When we started building FoundationDB, instead of thinking about all the features that it could have, we asked ourselves what features could we take away? Almost everything, we decided. We simplified the core, allowing us to focus on making it as strong as possible, and built additional features as layers. Here's how the approach works:
When you choose a database today, you're not choosing one piece of technology, you're choosing three: storage technology, data model, and API/query language. For example, if you choose Postgres, you are choosing the Postgres storage engine, a relational data model, and the SQL query language. If you choose MongoDB you are choosing the MongoDB distributed storage engine, a document data model, and the MongoDB API. In systems like these, features are interwoven between all of the layers. For example, both of those systems provide indexes, and the notion of an index exists in all three layers.

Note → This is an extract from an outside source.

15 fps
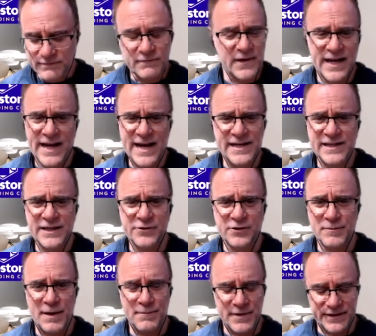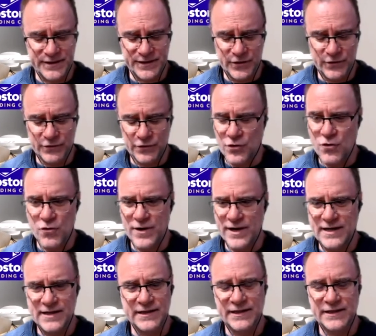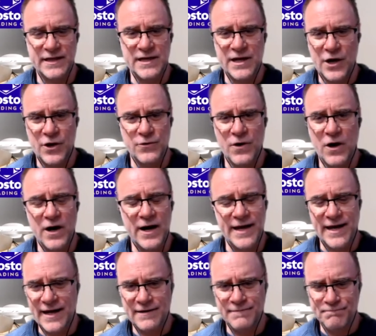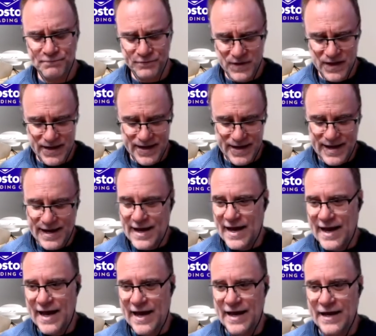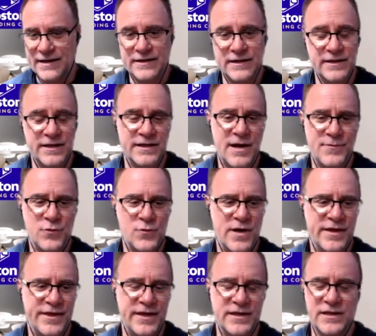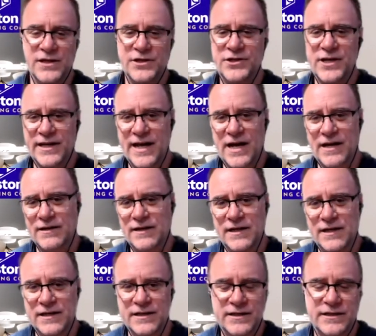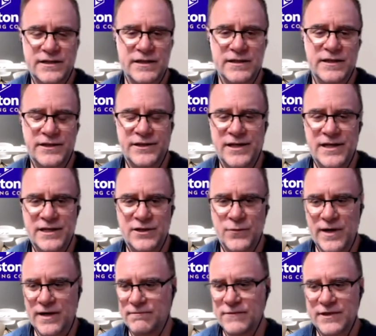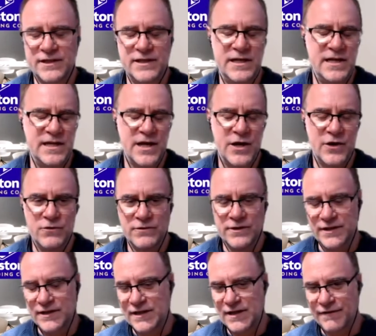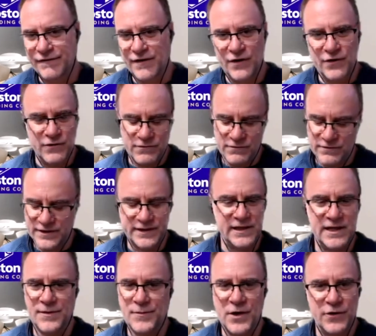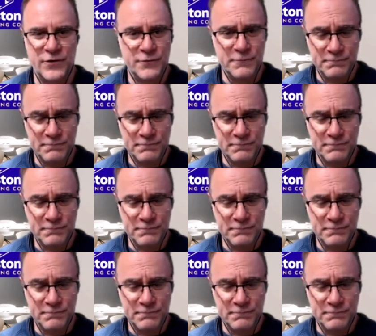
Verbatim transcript: easy to remember. So coin, C-O-I-N. And the number one thing that you check out is the C-suite, CEO, CFO, CMO,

Document databases, column-oriented, row-oriented, JSON, key-value, etc. all make sense in the right context, and often different parts of an application call for different choices. This creates a tough decision: Use a whole new database to support a new data model, or try to shoehorn data into your existing database.

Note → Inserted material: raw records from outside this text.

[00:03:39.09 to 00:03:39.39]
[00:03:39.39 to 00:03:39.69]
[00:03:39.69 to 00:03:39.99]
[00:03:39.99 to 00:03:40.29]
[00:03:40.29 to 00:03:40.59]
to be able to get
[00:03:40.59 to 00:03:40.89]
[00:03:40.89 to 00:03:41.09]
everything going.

FoundationDB decouples its data storage technology from its data model. FoundationDB's core ordered key-value storage technology can be efficiently adapted and remapped to a broad array of rich data models. Using indexing as an example, FoundationDB's core provides no indexing and never will. Instead, a layer provides indexing by storing two kinds of key-values, one for the data and one for the index.

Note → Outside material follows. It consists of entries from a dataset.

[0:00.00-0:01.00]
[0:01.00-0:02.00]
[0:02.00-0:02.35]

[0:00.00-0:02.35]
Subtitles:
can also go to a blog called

For example, the people/alice/eye_color = blue
key-value stores data about Alice's eye color and the eye_color/blue/alice = true
key-value stores an index of people by eye color. Now, finding all people with blue eyes is as simple as finding all keys that start with eye_color/blue/
. Since FoundationDB's core keeps all keys in order and all those keys share a common prefix, the operation can be efficiently implemented with a single range-read operation.
Of course, any ordered key-value database could use this approach. The real magic comes when you mix in true ACID transactions. This allows the indexing layer to update both the data and the index in a single transaction, ensuring their consistency. The importance of this guarantee can't be overstated. Transactions allow layers to be built simply, reliably, and efficiently.